■ **Exercise prompt**
For this exercise, retype all the data exactly and exclude every image.

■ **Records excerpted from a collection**
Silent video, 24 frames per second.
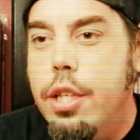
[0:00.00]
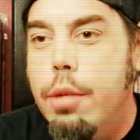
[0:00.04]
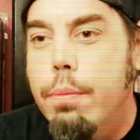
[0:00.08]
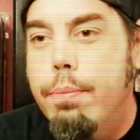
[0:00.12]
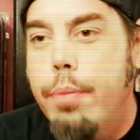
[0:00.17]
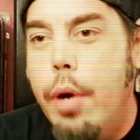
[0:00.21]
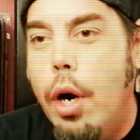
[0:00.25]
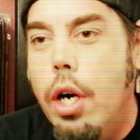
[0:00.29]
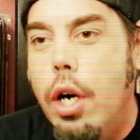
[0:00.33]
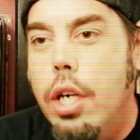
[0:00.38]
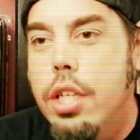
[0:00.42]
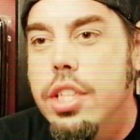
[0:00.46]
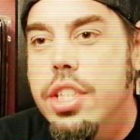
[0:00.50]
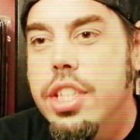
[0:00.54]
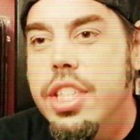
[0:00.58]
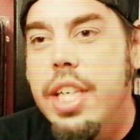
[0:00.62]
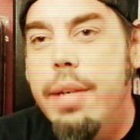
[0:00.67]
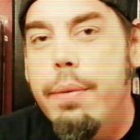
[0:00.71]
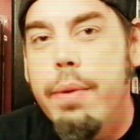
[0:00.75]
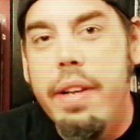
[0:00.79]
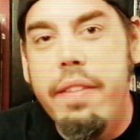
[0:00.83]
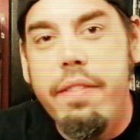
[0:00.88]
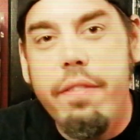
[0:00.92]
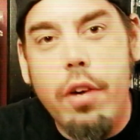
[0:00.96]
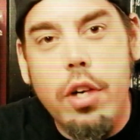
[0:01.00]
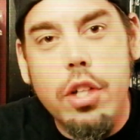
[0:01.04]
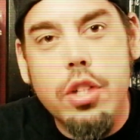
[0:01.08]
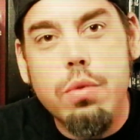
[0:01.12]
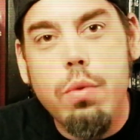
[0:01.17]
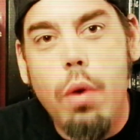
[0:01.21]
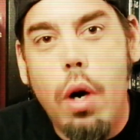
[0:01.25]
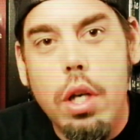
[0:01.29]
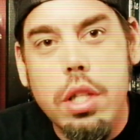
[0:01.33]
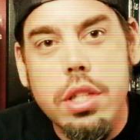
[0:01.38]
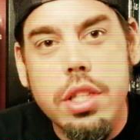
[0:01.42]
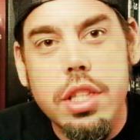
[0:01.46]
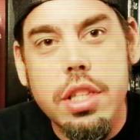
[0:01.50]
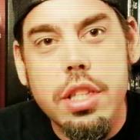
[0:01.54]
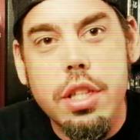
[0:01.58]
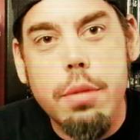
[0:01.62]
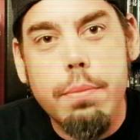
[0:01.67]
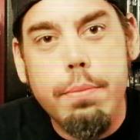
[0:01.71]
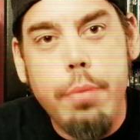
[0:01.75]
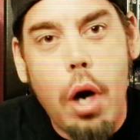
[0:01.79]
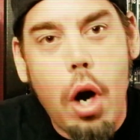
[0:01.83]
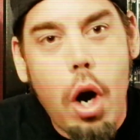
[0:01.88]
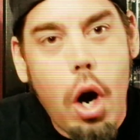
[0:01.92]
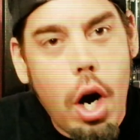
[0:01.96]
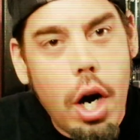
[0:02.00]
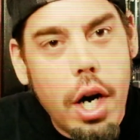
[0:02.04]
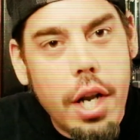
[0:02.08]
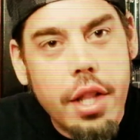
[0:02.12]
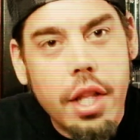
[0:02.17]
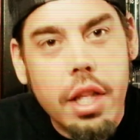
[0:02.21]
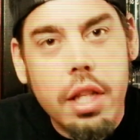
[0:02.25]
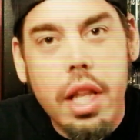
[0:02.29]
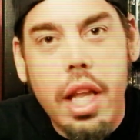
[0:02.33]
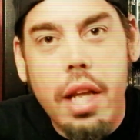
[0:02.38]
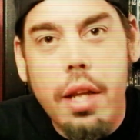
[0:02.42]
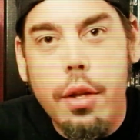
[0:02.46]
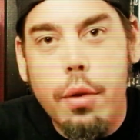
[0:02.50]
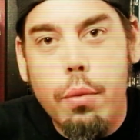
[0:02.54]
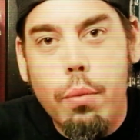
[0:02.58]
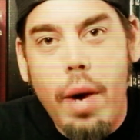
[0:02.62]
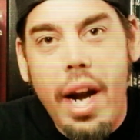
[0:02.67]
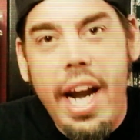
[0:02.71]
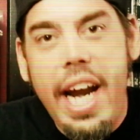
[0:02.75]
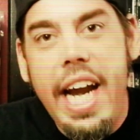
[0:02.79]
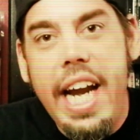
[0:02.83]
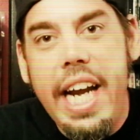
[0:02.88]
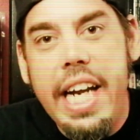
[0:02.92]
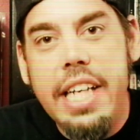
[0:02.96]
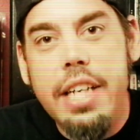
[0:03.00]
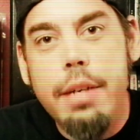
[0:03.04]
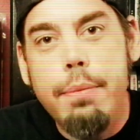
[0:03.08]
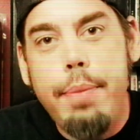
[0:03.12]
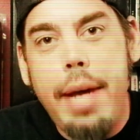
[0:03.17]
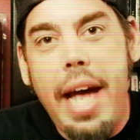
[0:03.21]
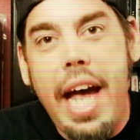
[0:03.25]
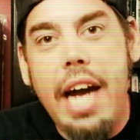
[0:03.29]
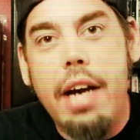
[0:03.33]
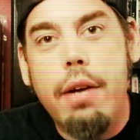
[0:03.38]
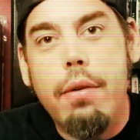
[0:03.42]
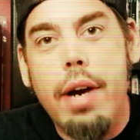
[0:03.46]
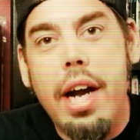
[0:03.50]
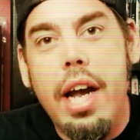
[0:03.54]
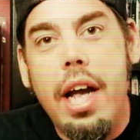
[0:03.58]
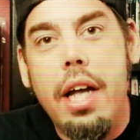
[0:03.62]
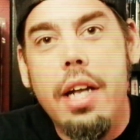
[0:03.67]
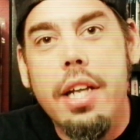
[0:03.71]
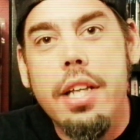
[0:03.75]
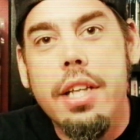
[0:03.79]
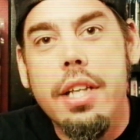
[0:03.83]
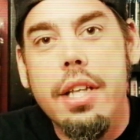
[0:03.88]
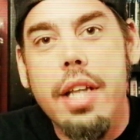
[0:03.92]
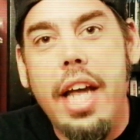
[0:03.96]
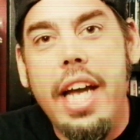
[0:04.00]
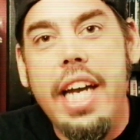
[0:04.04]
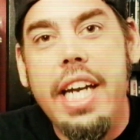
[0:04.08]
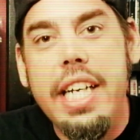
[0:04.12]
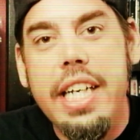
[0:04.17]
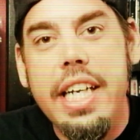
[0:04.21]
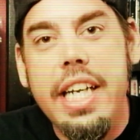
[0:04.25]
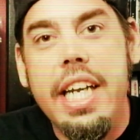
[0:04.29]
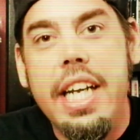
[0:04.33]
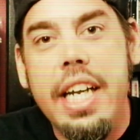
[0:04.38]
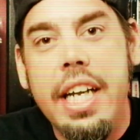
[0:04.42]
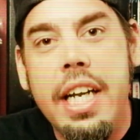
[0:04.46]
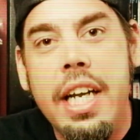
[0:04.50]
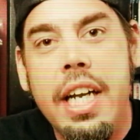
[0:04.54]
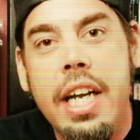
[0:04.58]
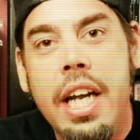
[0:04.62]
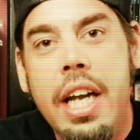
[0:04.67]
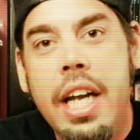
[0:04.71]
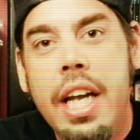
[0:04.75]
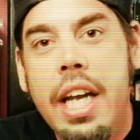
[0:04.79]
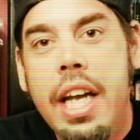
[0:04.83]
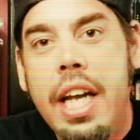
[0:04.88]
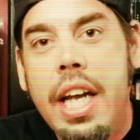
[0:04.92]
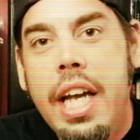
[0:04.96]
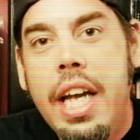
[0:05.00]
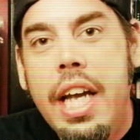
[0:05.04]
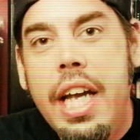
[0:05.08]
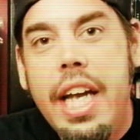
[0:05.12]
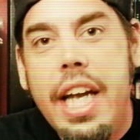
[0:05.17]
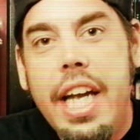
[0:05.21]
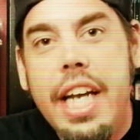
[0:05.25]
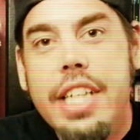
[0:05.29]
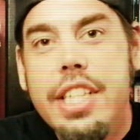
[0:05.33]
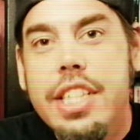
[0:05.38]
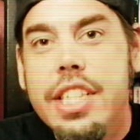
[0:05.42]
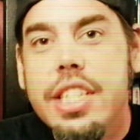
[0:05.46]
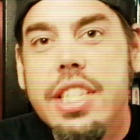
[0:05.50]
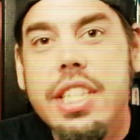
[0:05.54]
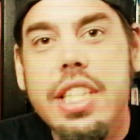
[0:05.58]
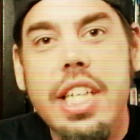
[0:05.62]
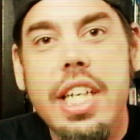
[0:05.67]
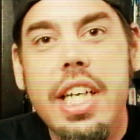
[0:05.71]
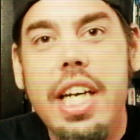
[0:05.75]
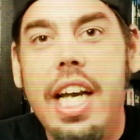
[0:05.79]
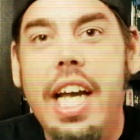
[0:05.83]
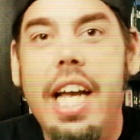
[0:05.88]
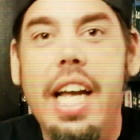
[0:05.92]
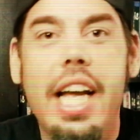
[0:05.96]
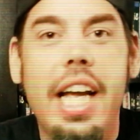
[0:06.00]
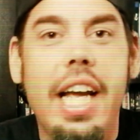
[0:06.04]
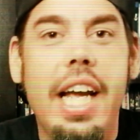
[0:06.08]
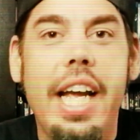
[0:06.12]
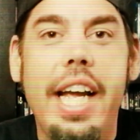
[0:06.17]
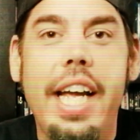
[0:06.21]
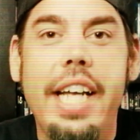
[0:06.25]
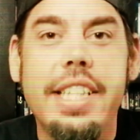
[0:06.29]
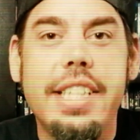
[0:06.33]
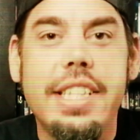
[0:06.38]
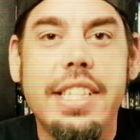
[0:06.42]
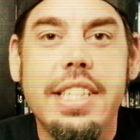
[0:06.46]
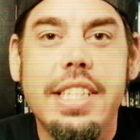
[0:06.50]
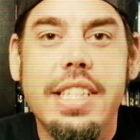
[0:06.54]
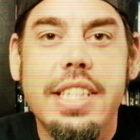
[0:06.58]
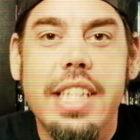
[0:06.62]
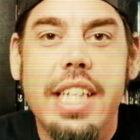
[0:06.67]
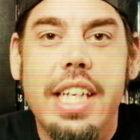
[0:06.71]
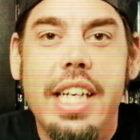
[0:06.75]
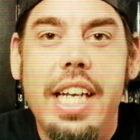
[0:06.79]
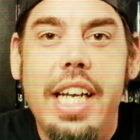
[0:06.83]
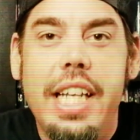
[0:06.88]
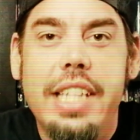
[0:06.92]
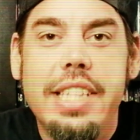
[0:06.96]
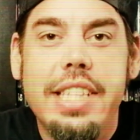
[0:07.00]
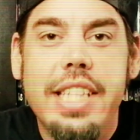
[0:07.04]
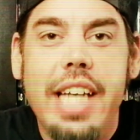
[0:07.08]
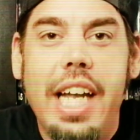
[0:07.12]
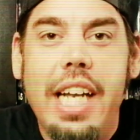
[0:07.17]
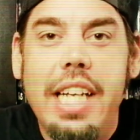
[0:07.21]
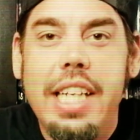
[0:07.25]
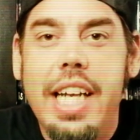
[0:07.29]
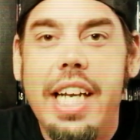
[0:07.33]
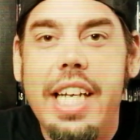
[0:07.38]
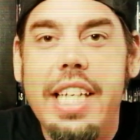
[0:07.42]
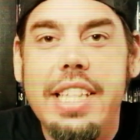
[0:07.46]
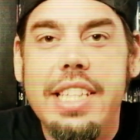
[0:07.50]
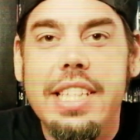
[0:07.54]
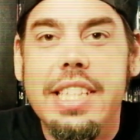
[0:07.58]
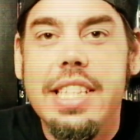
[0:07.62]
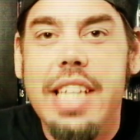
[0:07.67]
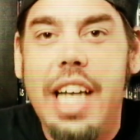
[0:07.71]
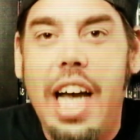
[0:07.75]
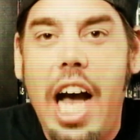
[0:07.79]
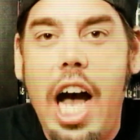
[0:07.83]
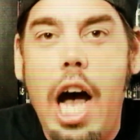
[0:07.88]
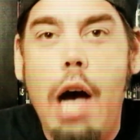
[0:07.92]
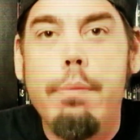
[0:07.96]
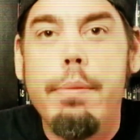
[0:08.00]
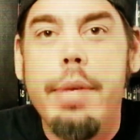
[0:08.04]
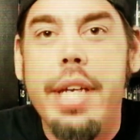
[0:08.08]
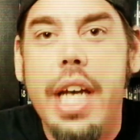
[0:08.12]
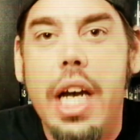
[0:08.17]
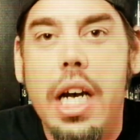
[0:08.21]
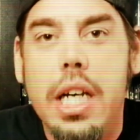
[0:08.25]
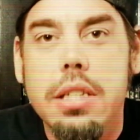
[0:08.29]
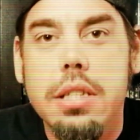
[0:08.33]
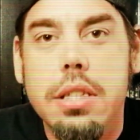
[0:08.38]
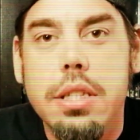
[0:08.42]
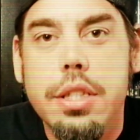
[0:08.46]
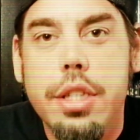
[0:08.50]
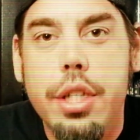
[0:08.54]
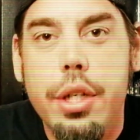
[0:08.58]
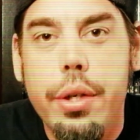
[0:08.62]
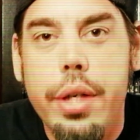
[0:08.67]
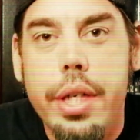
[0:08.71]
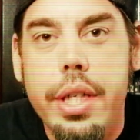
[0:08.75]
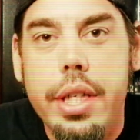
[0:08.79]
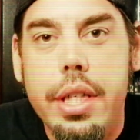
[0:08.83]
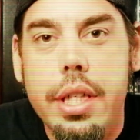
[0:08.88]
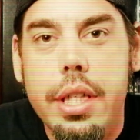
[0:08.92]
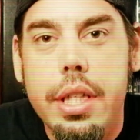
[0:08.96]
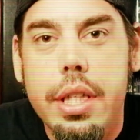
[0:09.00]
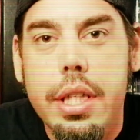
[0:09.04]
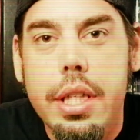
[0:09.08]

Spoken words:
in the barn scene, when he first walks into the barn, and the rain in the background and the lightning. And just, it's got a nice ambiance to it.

■ **Completed exercise**
Silent video, 24 frames per second.
[0:00.00]
[0:00.04]
[0:00.08]
[0:00.12]
[0:00.17]
[0:00.21]
[0:00.25]
[0:00.29]
[0:00.33]
[0:00.38]
[0:00.42]
[0:00.46]
[0:00.50]
[0:00.54]
[0:00.58]
[0:00.62]
[0:00.67]
[0:00.71]
[0:00.75]
[0:00.79]
[0:00.83]
[0:00.88]
[0:00.92]
[0:00.96]
[0:01.00]
[0:01.04]
[0:01.08]
[0:01.12]
[0:01.17]
[0:01.21]
[0:01.25]
[0:01.29]
[0:01.33]
[0:01.38]
[0:01.42]
[0:01.46]
[0:01.50]
[0:01.54]
[0:01.58]
[0:01.62]
[0:01.67]
[0:01.71]
[0:01.75]
[0:01.79]
[0:01.83]
[0:01.88]
[0:01.92]
[0:01.96]
[0:02.00]
[0:02.04]
[0:02.08]
[0:02.12]
[0:02.17]
[0:02.21]
[0:02.25]
[0:02.29]
[0:02.33]
[0:02.38]
[0:02.42]
[0:02.46]
[0:02.50]
[0:02.54]
[0:02.58]
[0:02.62]
[0:02.67]
[0:02.71]
[0:02.75]
[0:02.79]
[0:02.83]
[0:02.88]
[0:02.92]
[0:02.96]
[0:03.00]
[0:03.04]
[0:03.08]
[0:03.12]
[0:03.17]
[0:03.21]
[0:03.25]
[0:03.29]
[0:03.33]
[0:03.38]
[0:03.42]
[0:03.46]
[0:03.50]
[0:03.54]
[0:03.58]
[0:03.62]
[0:03.67]
[0:03.71]
[0:03.75]
[0:03.79]
[0:03.83]
[0:03.88]
[0:03.92]
[0:03.96]
[0:04.00]
[0:04.04]
[0:04.08]
[0:04.12]
[0:04.17]
[0:04.21]
[0:04.25]
[0:04.29]
[0:04.33]
[0:04.38]
[0:04.42]
[0:04.46]
[0:04.50]
[0:04.54]
[0:04.58]
[0:04.62]
[0:04.67]
[0:04.71]
[0:04.75]
[0:04.79]
[0:04.83]
[0:04.88]
[0:04.92]
[0:04.96]
[0:05.00]
[0:05.04]
[0:05.08]
[0:05.12]
[0:05.17]
[0:05.21]
[0:05.25]
[0:05.29]
[0:05.33]
[0:05.38]
[0:05.42]
[0:05.46]
[0:05.50]
[0:05.54]
[0:05.58]
[0:05.62]
[0:05.67]
[0:05.71]
[0:05.75]
[0:05.79]
[0:05.83]
[0:05.88]
[0:05.92]
[0:05.96]
[0:06.00]
[0:06.04]
[0:06.08]
[0:06.12]
[0:06.17]
[0:06.21]
[0:06.25]
[0:06.29]
[0:06.33]
[0:06.38]
[0:06.42]
[0:06.46]
[0:06.50]
[0:06.54]
[0:06.58]
[0:06.62]
[0:06.67]
[0:06.71]
[0:06.75]
[0:06.79]
[0:06.83]
[0:06.88]
[0:06.92]
[0:06.96]
[0:07.00]
[0:07.04]
[0:07.08]
[0:07.12]
[0:07.17]
[0:07.21]
[0:07.25]
[0:07.29]
[0:07.33]
[0:07.38]
[0:07.42]
[0:07.46]
[0:07.50]
[0:07.54]
[0:07.58]
[0:07.62]
[0:07.67]
[0:07.71]
[0:07.75]
[0:07.79]
[0:07.83]
[0:07.88]
[0:07.92]
[0:07.96]
[0:08.00]
[0:08.04]
[0:08.08]
[0:08.12]
[0:08.17]
[0:08.21]
[0:08.25]
[0:08.29]
[0:08.33]
[0:08.38]
[0:08.42]
[0:08.46]
[0:08.50]
[0:08.54]
[0:08.58]
[0:08.62]
[0:08.67]
[0:08.71]
[0:08.75]
[0:08.79]
[0:08.83]
[0:08.88]
[0:08.92]
[0:08.96]
[0:09.00]
[0:09.04]
[0:09.08]

Spoken words:
in the barn scene, when he first walks into the barn, and the rain in the background and the lightning. And just, it's got a nice ambiance to it.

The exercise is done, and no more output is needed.